The Schnauzer comes in three sizes: miniature, standard and giant. They may look alike, but each size is a distinct breed. The Standard Schnauzer is the oldest of the three Schnauzer breeds, and the Giant Schnauzer is the youngest. The one thing to keep in mind with any breed is that they were developed because of man's need for a partner to help perform a job or task. In other words, a new breed was created because of the occupations of man. The Giant Schnauzer was developed to be a drover dog for cattlemen.
In the early years, the breed was known as the Wirehaired Pinscher, but that changed in 1879 when a dog named Schnauzer won first place in a dog show held in Hanover, Germany. People began referring to the breed as Schnauzer because of the dog's bearded muzzle (German translation for muzzle is schnauze) and because of Schnauzer's win at the dog show. In their native country of Germany, the Giant Schnauzer is known as Riesenschnauzer, which means “the giant.” This breed, however, is not one of the giant dog breeds; it's simply the largest of the three Schnauzer sizes.

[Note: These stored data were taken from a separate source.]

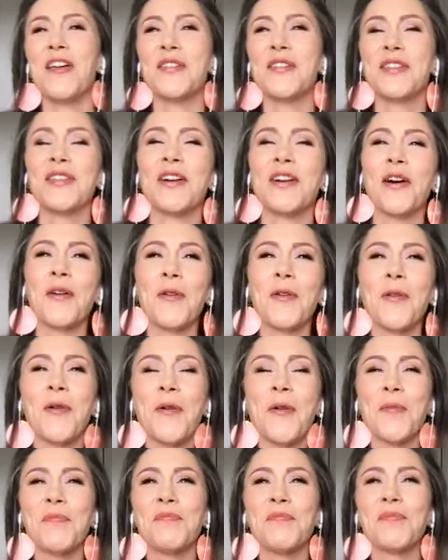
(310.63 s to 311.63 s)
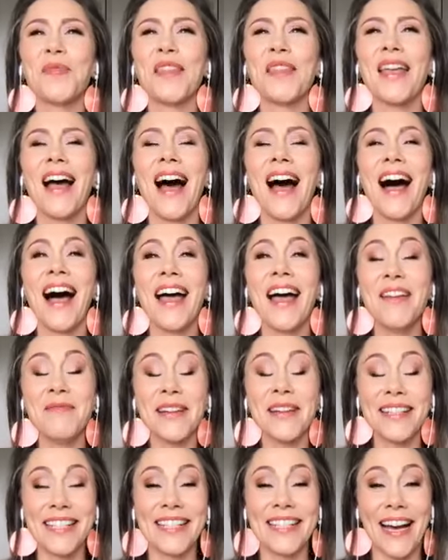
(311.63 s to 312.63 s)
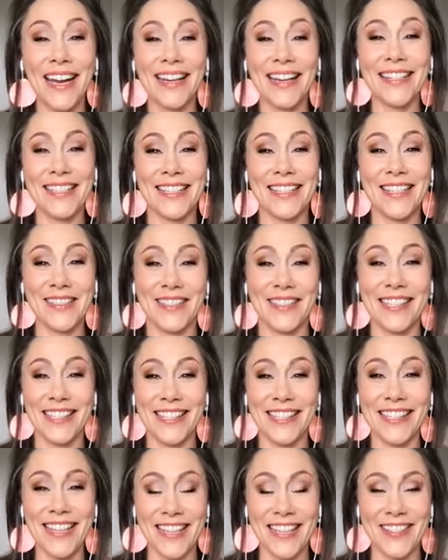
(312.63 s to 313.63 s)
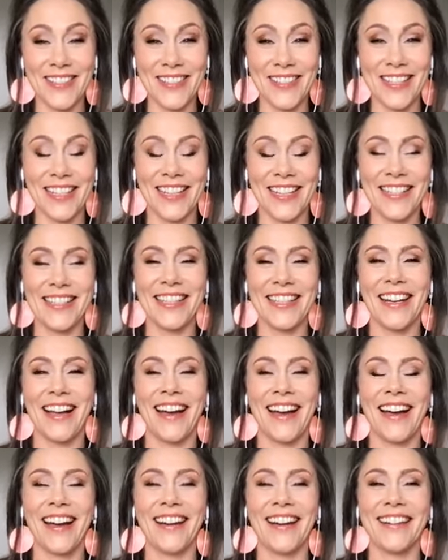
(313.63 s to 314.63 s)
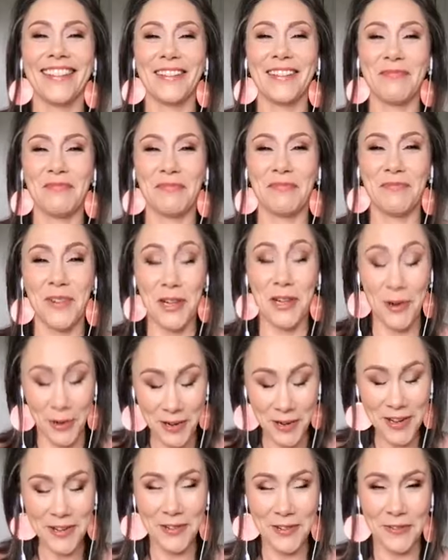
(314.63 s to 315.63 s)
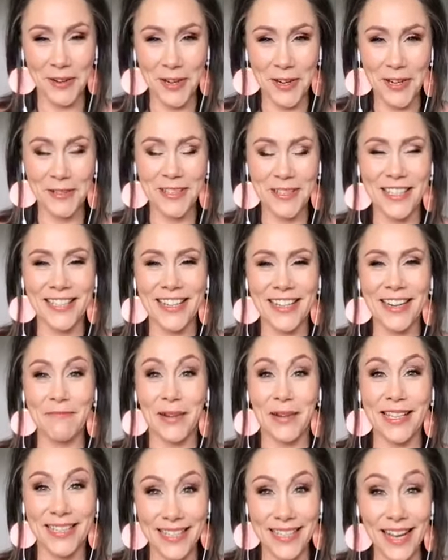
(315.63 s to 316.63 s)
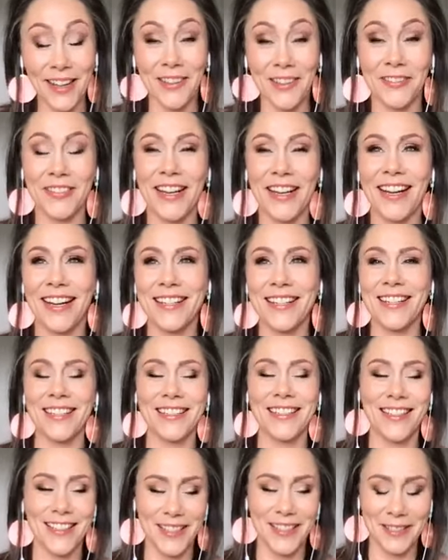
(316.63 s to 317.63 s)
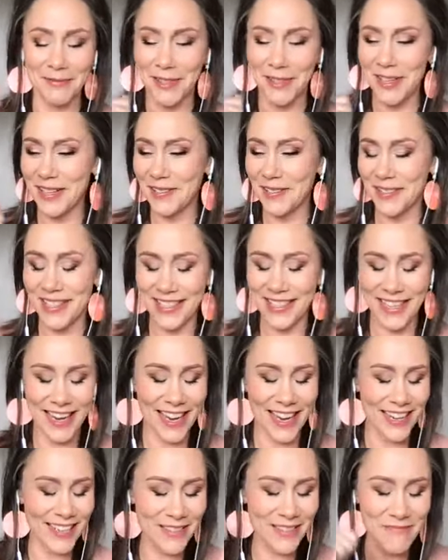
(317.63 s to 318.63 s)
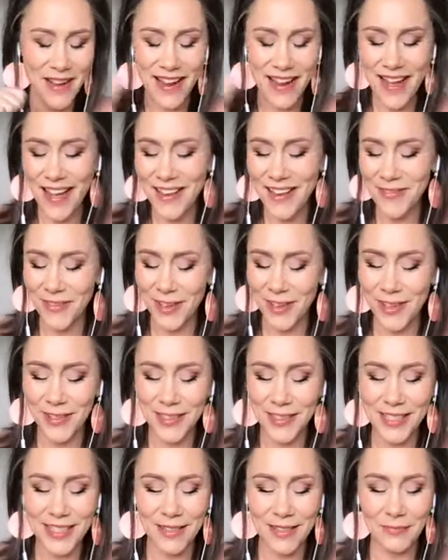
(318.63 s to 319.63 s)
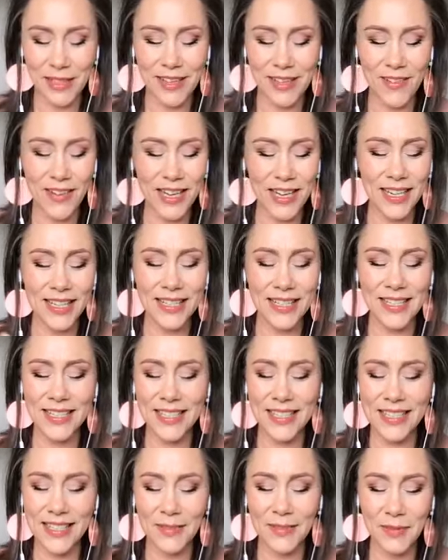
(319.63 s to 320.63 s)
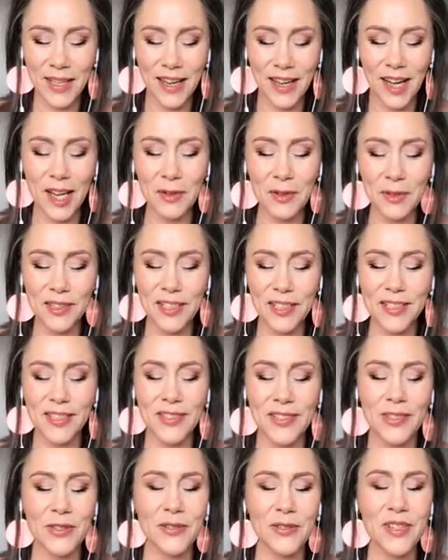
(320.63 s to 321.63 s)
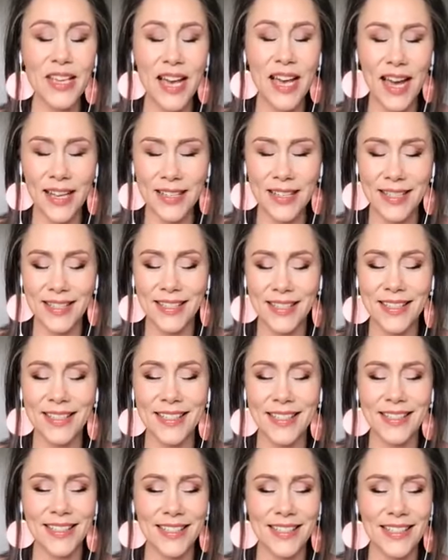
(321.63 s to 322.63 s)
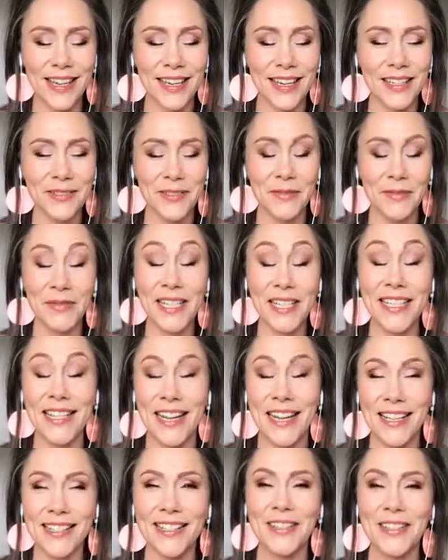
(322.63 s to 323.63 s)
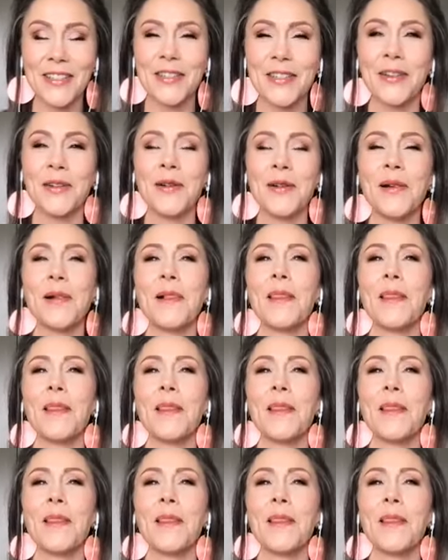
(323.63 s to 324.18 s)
So I'm excited to use this exercise that I recorded for you today myself. I actually this morning was I had it in my headphones. I'm like, okay, is this something I would listen to? Yes. Is this exciting for me? Yes. So,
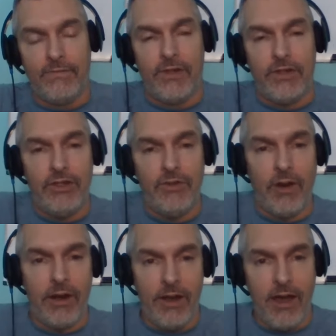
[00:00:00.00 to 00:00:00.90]
to You
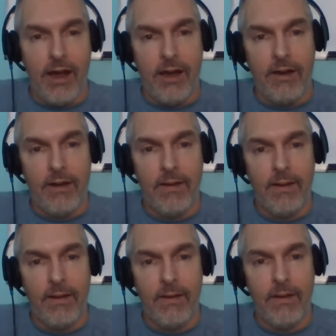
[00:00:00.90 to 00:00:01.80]
Are Law
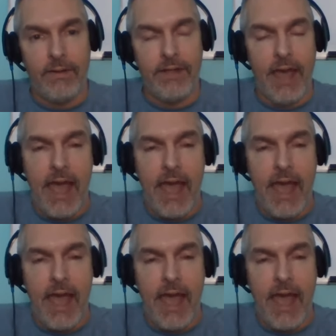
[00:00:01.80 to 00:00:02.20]
to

The Giant Schnauzer became common as a guard dog around stockyards, butchers and breweries. Because of their strength, drive and courage, the Giant Schnauzer was used as a messenger dog in WW I and remains popular in Germany as a livestock guardian, all around farm dog, guard dog, military and police dog. On the American Kennel Club’s 2011 most popular dog breeds list, the Miniature Schnauzer is #12, the Standard is #91 and the Giant is #95.
I'm sure people who’ve always had dogs get tired of hearing “It's important to do your homework before adding a specific dog breed to your home.” Or “This dog breed isn't for the average owner.” However, there's a good reason why both phrases need to be repeated often. People don't listen to responsible breeders, dog trainers or experts who know the characteristics and temperament of a specific breed. Thousands of dogs end up in shelters every year when expert advice is ignored. The consideration of a dog shouldn't be just because the potential owner wants him. It should be “can you give the dog a proper home that keeps everyone safe, including other pets and the dog?”
A versatile working dog, the Giant Schnauzer needs a job to do to stay out of trouble. They excel in police and protection work, search and rescue, as therapy dogs, guide and hearing dogs, obedience, agility, Schutzhund trials and tracking. This is a dog that also enjoys winter activities like sled pulling and skijoring, and is skilled at cart pulling. He loves to be with his owner, but can become clingy.
The Giant Schnauzer is an intelligent dog that can become bored, frustrated and destructive if he’s not given lots of quality time. For the right owner, this is a good dog. Know what you're getting into before bringing a Giant Schnauzer home.